SUPPLIED MATERIAL:
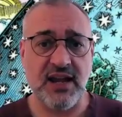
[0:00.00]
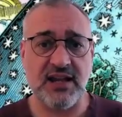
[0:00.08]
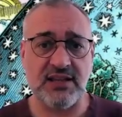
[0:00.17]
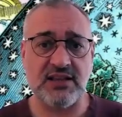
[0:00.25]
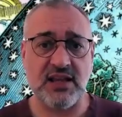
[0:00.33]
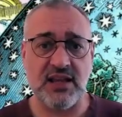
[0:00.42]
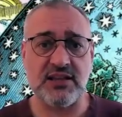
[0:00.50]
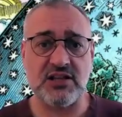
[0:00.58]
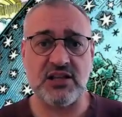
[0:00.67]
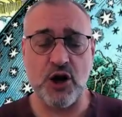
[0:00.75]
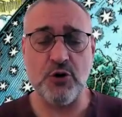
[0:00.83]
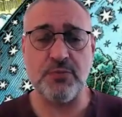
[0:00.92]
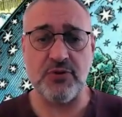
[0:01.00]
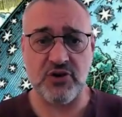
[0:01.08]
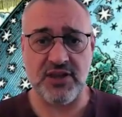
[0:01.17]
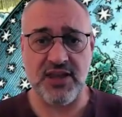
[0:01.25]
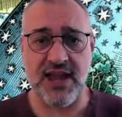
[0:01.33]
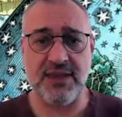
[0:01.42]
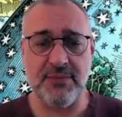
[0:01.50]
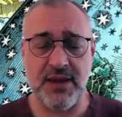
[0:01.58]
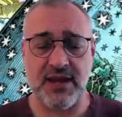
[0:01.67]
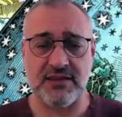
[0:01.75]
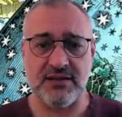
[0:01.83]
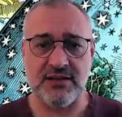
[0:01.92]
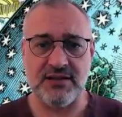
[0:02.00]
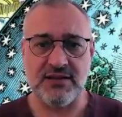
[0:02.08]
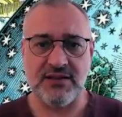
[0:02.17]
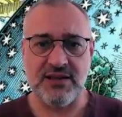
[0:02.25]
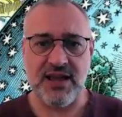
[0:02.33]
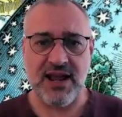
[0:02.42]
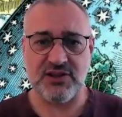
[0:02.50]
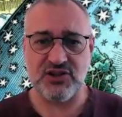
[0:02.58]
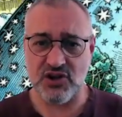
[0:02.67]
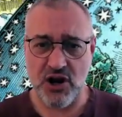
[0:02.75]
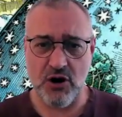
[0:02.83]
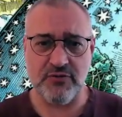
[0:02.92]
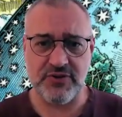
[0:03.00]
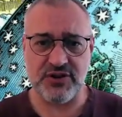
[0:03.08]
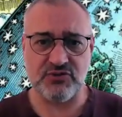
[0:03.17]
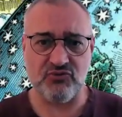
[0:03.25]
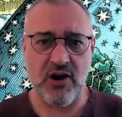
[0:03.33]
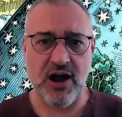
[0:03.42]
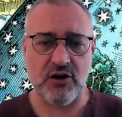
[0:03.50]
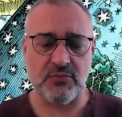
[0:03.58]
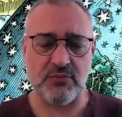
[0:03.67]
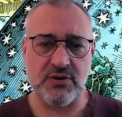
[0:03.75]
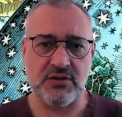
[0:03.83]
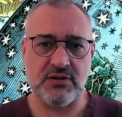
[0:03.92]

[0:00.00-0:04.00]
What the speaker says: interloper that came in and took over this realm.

--

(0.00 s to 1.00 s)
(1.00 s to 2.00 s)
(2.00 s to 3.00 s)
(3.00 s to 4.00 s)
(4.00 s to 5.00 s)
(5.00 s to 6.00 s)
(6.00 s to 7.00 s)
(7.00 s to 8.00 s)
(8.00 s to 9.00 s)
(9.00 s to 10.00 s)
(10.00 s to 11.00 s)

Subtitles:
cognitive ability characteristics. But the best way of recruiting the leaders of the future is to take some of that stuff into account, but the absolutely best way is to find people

* * *

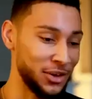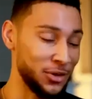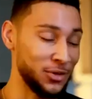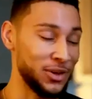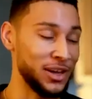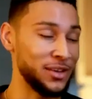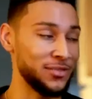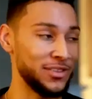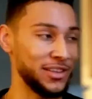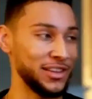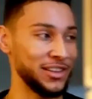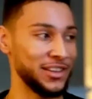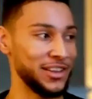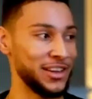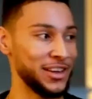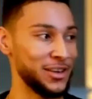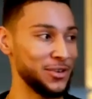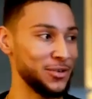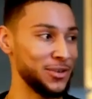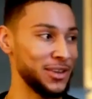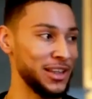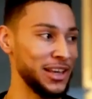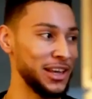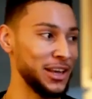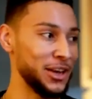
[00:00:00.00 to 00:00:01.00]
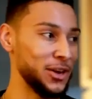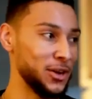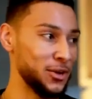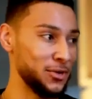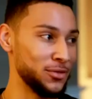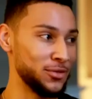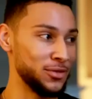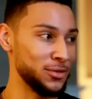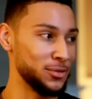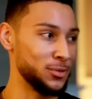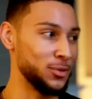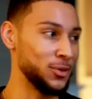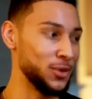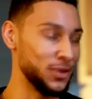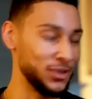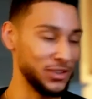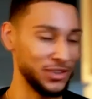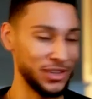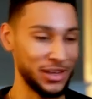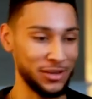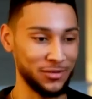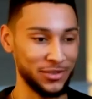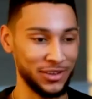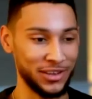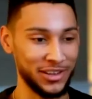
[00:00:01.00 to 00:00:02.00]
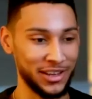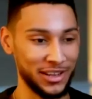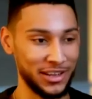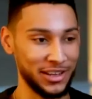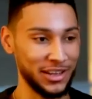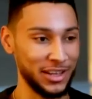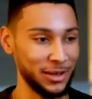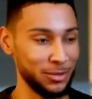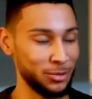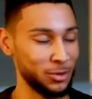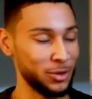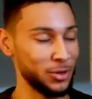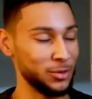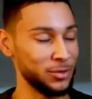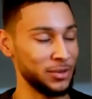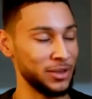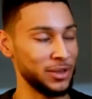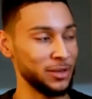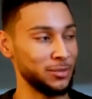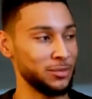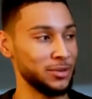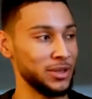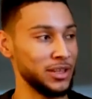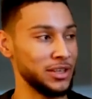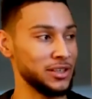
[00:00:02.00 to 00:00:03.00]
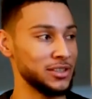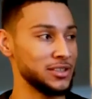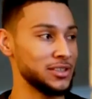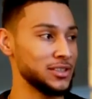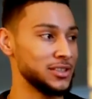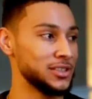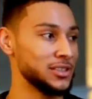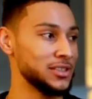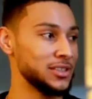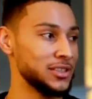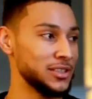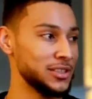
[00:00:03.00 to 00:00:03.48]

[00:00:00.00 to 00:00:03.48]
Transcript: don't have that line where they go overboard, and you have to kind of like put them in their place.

YOUR GOAL: Leaving out all pictures, set down exactly the lines of the material above, from the line with "[00:00:00.00 to 00:00:01.00]" to the line with "Transcript: don't have" inclusive, and no others.

REPLY:
[00:00:00.00 to 00:00:01.00]
[00:00:01.00 to 00:00:02.00]
[00:00:02.00 to 00:00:03.00]
[00:00:03.00 to 00:00:03.48]

[00:00:00.00 to 00:00:03.48]
Transcript: don't have that line where they go overboard, and you have to kind of like put them in their place.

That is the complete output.